3. The most radical option would be to sell some to first time landlords as an investment option (given the low bank deposit rates and fuilly valued stockmarket)
Of course there are also shared equity and rent to buy alternatives – but they have a different cost structure than the Kiwi Build programme.
Couldn't the government start a first house buyer saver program for young people who are working and earning? Whatever they can save in two years, the government put in the same as a deposit, and give them a ten year low interest mortgage? And allow them to have boarders – this could mean that they could buy some of the larger homes and take in family members who could contribute. This would use up big houses which may be sitting empty, get reliable working and saving people housed in stable communities hopefully, and also provide housing for others which would reduce the pressure on rentals.
Some people do it through their KiwiSaver accounts.
There is the Kiwi Saver Home Start grant
https://www.govt.nz/browse/housing-and-property/buying-or-selling-a-home/buying-your-first-home/
They could enable people to share buying a property on such programmes – so two couples could buy a home together to get onto the property ladder (4 Kiwi Saver accounts). And with a three bedroom home they could take in a boarder.
I agree with this somewhat. It’s classic management of the economic cycle
A MW boost, improved social spending – enhancing government delivery capability (public health and education and housing and conservation etc), some social justice in pay and benefits is just what a first term Labour government is required to do.
The government has adjusted its debt target out to 2023. But should as Greens have suggested move from the 30% GDP spending cap (for 2017-2020) as well to increase flexibility for any downturn.

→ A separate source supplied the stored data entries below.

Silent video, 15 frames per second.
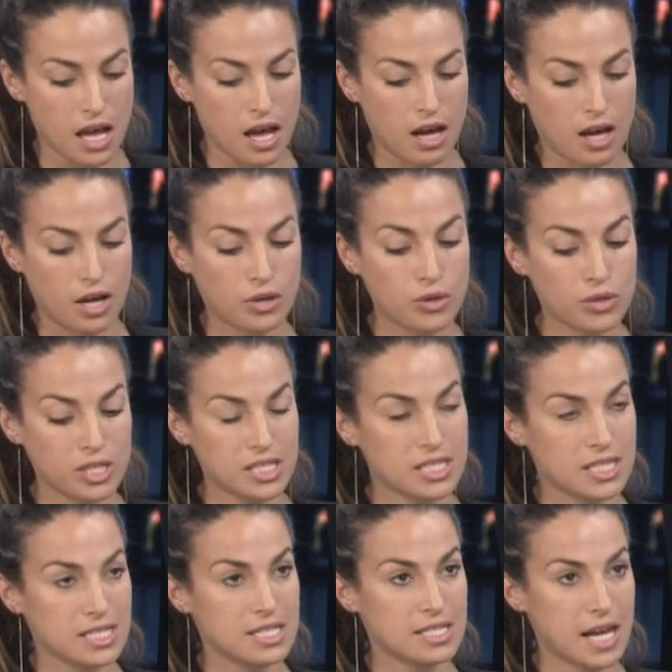according
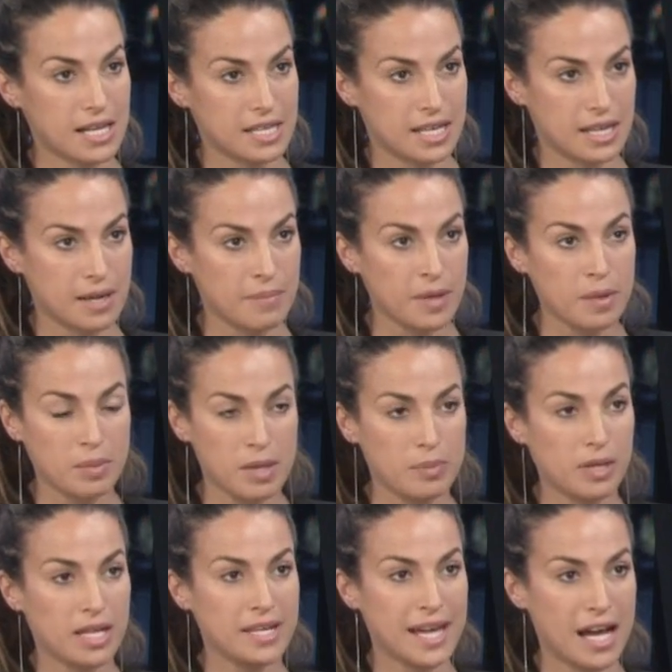to the study,
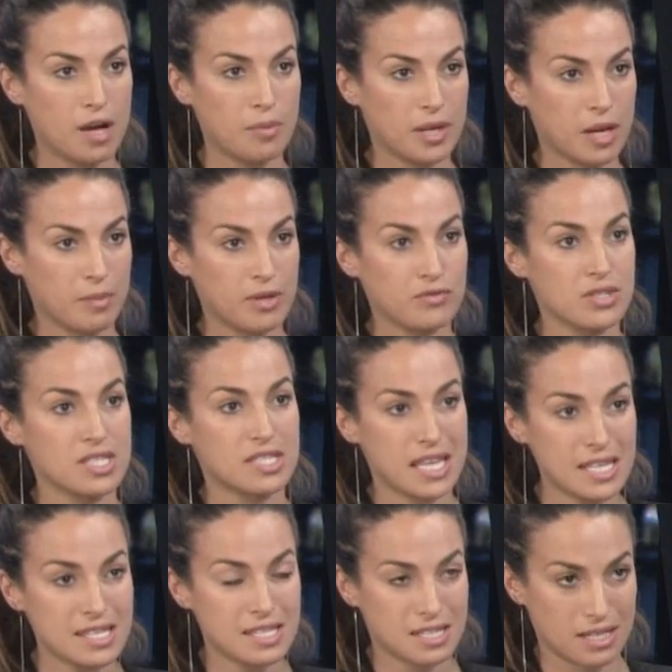people are now becoming
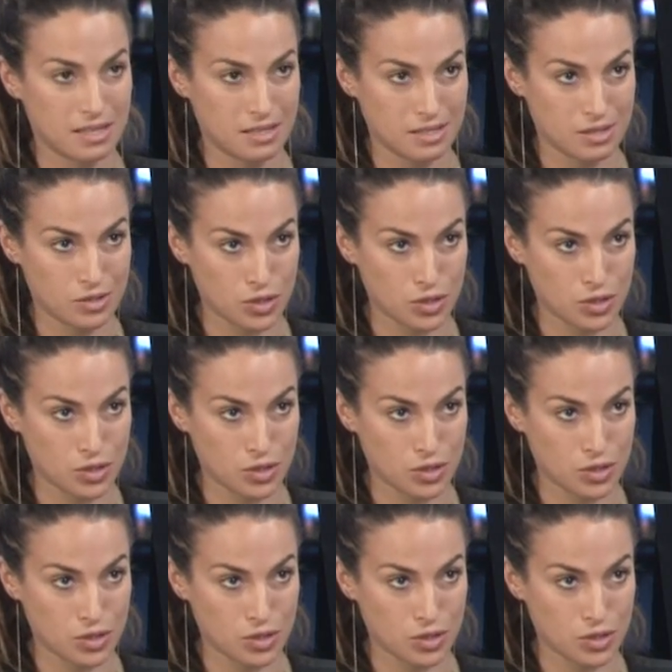resistant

However the problem with government boosting spending on infrastructure later in any downturn is that we are already at workforce max in this area. Thus it is important to invest now in increased workforce capability.
So because those nearing retirement save more than spend, we will be getting negative rates. That presupposes that we have the same population spread. I thought that was why we have 2+% because we haven't the old's others do.

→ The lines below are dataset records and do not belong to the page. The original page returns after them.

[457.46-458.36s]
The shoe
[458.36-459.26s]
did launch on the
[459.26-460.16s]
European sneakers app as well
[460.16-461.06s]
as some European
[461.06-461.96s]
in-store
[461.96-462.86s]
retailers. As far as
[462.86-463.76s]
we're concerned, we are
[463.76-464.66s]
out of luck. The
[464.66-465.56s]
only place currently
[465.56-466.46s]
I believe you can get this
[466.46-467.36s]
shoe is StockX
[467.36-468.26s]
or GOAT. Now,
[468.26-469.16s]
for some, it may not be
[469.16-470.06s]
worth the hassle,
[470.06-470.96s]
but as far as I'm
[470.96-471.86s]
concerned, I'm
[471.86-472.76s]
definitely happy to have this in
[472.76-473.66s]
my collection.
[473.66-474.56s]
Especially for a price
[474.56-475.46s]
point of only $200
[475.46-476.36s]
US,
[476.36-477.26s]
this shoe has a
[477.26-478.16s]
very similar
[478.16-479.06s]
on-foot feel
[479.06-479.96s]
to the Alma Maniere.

Hey makes sense, be paid to borrow to get educated, paid to borrow to buy a home, but unlike to happen here, Japan sure.
Hi Ad, The Government are already spending massively more…..
Wait for it……
On the military
No austerity here
And nobody bats an eyelid.
Suggest the same amount of extra spending on Health or Housing or the Climate and witness the screams of outrage from the Right.
Military have always had fanciful 'shopping lists' but you are right to raise that issue.
The reality is within the defence budget there is capital spending of say $600-700 mill per year. Any purchase have to come out of that.
Stacey Kirk used to work in Business development for a defence supplier Thales before she went into journalism… so its a bit of rah rah in that.
Hospitals would have way more spending than that 'over 20 years' which is what the defence stuff is about
Granted.
But the $20 billion gifted to the military is on top their normal operating budget.
The hospitals haven't been gifted an extra $20 billion to spend over 20 years on top of their normal operating budget.
Fuck yes. To the headline. You're not a demo-crat if you believe otherwise. If you are opposed to the force majeur that delivered the anglophone countries to laissez-faire and the rule of the rich then you must be for a strong government acting for the people, not to mention, the general interest.
Advantage, we want to throw off the 84 imposition. Nothing else is good. Revolution. That elite carries on because we are divided, atomised to the max. They've been proved wrong, just need a whiff, and now the [deleted] chairman of the Reserve Bank is saying 'be gone', resisted by a [deleted] Labour mental case economics minister (see Chris Trotter).
I can be harsh about the details people above, but I would conscript them all to run govt. Geez (my B.A. brother won't respond to a recent letter cos of that 'word in vain', I assume, despite him recently nearly killing himself by his unrealism) dear human Bruce Jesson was successful in the world. Prepare your stutters and humanity, detailers for humanity above.